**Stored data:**

——————

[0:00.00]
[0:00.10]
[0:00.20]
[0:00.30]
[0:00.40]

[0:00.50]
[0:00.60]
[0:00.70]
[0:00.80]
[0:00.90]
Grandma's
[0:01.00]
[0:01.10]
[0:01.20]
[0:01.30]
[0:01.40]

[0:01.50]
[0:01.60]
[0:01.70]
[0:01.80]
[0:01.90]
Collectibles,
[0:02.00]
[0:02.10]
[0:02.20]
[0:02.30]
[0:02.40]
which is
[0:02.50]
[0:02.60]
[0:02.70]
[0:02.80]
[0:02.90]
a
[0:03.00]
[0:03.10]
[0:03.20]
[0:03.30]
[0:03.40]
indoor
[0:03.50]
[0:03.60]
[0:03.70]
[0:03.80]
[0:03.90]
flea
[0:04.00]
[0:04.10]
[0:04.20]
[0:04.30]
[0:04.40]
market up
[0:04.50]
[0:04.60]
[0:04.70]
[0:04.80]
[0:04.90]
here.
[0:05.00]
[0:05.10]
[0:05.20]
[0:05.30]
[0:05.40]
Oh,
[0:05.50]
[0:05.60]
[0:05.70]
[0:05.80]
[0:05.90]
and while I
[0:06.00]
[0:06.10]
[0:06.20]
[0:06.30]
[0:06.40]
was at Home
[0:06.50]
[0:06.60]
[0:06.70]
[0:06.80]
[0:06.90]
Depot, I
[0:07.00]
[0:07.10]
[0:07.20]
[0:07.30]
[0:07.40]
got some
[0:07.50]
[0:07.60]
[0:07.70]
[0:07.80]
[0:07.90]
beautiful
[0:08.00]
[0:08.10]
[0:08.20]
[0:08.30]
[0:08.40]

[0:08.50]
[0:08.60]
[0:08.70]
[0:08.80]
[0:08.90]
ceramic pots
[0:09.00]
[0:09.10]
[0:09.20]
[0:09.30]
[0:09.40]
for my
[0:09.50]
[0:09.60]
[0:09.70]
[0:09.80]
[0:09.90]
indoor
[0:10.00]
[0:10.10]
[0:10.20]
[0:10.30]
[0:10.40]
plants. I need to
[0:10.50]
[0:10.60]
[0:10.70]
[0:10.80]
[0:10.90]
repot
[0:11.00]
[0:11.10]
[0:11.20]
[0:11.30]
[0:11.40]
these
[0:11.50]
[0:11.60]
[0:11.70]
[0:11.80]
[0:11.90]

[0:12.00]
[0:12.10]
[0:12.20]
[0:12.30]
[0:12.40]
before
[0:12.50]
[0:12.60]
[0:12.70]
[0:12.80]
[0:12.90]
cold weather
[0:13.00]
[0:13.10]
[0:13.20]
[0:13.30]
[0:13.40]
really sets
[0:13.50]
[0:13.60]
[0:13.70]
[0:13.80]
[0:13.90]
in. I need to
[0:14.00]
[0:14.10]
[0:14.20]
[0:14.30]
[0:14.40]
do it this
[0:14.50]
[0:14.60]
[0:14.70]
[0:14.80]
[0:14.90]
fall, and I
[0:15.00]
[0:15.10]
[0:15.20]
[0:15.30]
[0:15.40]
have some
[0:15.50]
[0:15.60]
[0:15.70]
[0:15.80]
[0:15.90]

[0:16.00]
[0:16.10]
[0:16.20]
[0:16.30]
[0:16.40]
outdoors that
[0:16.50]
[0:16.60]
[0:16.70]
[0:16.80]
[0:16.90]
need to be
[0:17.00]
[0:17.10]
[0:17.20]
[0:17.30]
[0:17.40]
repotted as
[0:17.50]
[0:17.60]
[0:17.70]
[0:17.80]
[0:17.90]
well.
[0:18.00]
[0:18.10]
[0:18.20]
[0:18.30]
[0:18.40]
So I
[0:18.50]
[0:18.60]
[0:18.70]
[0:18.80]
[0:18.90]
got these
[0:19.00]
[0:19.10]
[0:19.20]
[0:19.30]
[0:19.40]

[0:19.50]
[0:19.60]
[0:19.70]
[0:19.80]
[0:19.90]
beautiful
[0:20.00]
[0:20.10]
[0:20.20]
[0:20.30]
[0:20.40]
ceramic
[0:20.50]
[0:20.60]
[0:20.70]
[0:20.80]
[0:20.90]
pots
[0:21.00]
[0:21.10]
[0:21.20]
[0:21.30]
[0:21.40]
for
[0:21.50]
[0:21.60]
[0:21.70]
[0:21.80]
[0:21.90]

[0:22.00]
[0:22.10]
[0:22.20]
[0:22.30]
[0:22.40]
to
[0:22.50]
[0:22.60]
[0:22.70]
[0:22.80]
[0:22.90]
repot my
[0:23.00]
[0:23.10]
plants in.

——————

**Instructions for the task:**
Look at the entries above. Then set all of them down again exactly.

**Response:**
[0:00.00]
[0:00.10]
[0:00.20]
[0:00.30]
[0:00.40]

[0:00.50]
[0:00.60]
[0:00.70]
[0:00.80]
[0:00.90]
Grandma's
[0:01.00]
[0:01.10]
[0:01.20]
[0:01.30]
[0:01.40]

[0:01.50]
[0:01.60]
[0:01.70]
[0:01.80]
[0:01.90]
Collectibles,
[0:02.00]
[0:02.10]
[0:02.20]
[0:02.30]
[0:02.40]
which is
[0:02.50]
[0:02.60]
[0:02.70]
[0:02.80]
[0:02.90]
a
[0:03.00]
[0:03.10]
[0:03.20]
[0:03.30]
[0:03.40]
indoor
[0:03.50]
[0:03.60]
[0:03.70]
[0:03.80]
[0:03.90]
flea
[0:04.00]
[0:04.10]
[0:04.20]
[0:04.30]
[0:04.40]
market up
[0:04.50]
[0:04.60]
[0:04.70]
[0:04.80]
[0:04.90]
here.
[0:05.00]
[0:05.10]
[0:05.20]
[0:05.30]
[0:05.40]
Oh,
[0:05.50]
[0:05.60]
[0:05.70]
[0:05.80]
[0:05.90]
and while I
[0:06.00]
[0:06.10]
[0:06.20]
[0:06.30]
[0:06.40]
was at Home
[0:06.50]
[0:06.60]
[0:06.70]
[0:06.80]
[0:06.90]
Depot, I
[0:07.00]
[0:07.10]
[0:07.20]
[0:07.30]
[0:07.40]
got some
[0:07.50]
[0:07.60]
[0:07.70]
[0:07.80]
[0:07.90]
beautiful
[0:08.00]
[0:08.10]
[0:08.20]
[0:08.30]
[0:08.40]

[0:08.50]
[0:08.60]
[0:08.70]
[0:08.80]
[0:08.90]
ceramic pots
[0:09.00]
[0:09.10]
[0:09.20]
[0:09.30]
[0:09.40]
for my
[0:09.50]
[0:09.60]
[0:09.70]
[0:09.80]
[0:09.90]
indoor
[0:10.00]
[0:10.10]
[0:10.20]
[0:10.30]
[0:10.40]
plants. I need to
[0:10.50]
[0:10.60]
[0:10.70]
[0:10.80]
[0:10.90]
repot
[0:11.00]
[0:11.10]
[0:11.20]
[0:11.30]
[0:11.40]
these
[0:11.50]
[0:11.60]
[0:11.70]
[0:11.80]
[0:11.90]

[0:12.00]
[0:12.10]
[0:12.20]
[0:12.30]
[0:12.40]
before
[0:12.50]
[0:12.60]
[0:12.70]
[0:12.80]
[0:12.90]
cold weather
[0:13.00]
[0:13.10]
[0:13.20]
[0:13.30]
[0:13.40]
really sets
[0:13.50]
[0:13.60]
[0:13.70]
[0:13.80]
[0:13.90]
in. I need to
[0:14.00]
[0:14.10]
[0:14.20]
[0:14.30]
[0:14.40]
do it this
[0:14.50]
[0:14.60]
[0:14.70]
[0:14.80]
[0:14.90]
fall, and I
[0:15.00]
[0:15.10]
[0:15.20]
[0:15.30]
[0:15.40]
have some
[0:15.50]
[0:15.60]
[0:15.70]
[0:15.80]
[0:15.90]

[0:16.00]
[0:16.10]
[0:16.20]
[0:16.30]
[0:16.40]
outdoors that
[0:16.50]
[0:16.60]
[0:16.70]
[0:16.80]
[0:16.90]
need to be
[0:17.00]
[0:17.10]
[0:17.20]
[0:17.30]
[0:17.40]
repotted as
[0:17.50]
[0:17.60]
[0:17.70]
[0:17.80]
[0:17.90]
well.
[0:18.00]
[0:18.10]
[0:18.20]
[0:18.30]
[0:18.40]
So I
[0:18.50]
[0:18.60]
[0:18.70]
[0:18.80]
[0:18.90]
got these
[0:19.00]
[0:19.10]
[0:19.20]
[0:19.30]
[0:19.40]

[0:19.50]
[0:19.60]
[0:19.70]
[0:19.80]
[0:19.90]
beautiful
[0:20.00]
[0:20.10]
[0:20.20]
[0:20.30]
[0:20.40]
ceramic
[0:20.50]
[0:20.60]
[0:20.70]
[0:20.80]
[0:20.90]
pots
[0:21.00]
[0:21.10]
[0:21.20]
[0:21.30]
[0:21.40]
for
[0:21.50]
[0:21.60]
[0:21.70]
[0:21.80]
[0:21.90]

[0:22.00]
[0:22.10]
[0:22.20]
[0:22.30]
[0:22.40]
to
[0:22.50]
[0:22.60]
[0:22.70]
[0:22.80]
[0:22.90]
repot my
[0:23.00]
[0:23.10]
plants in.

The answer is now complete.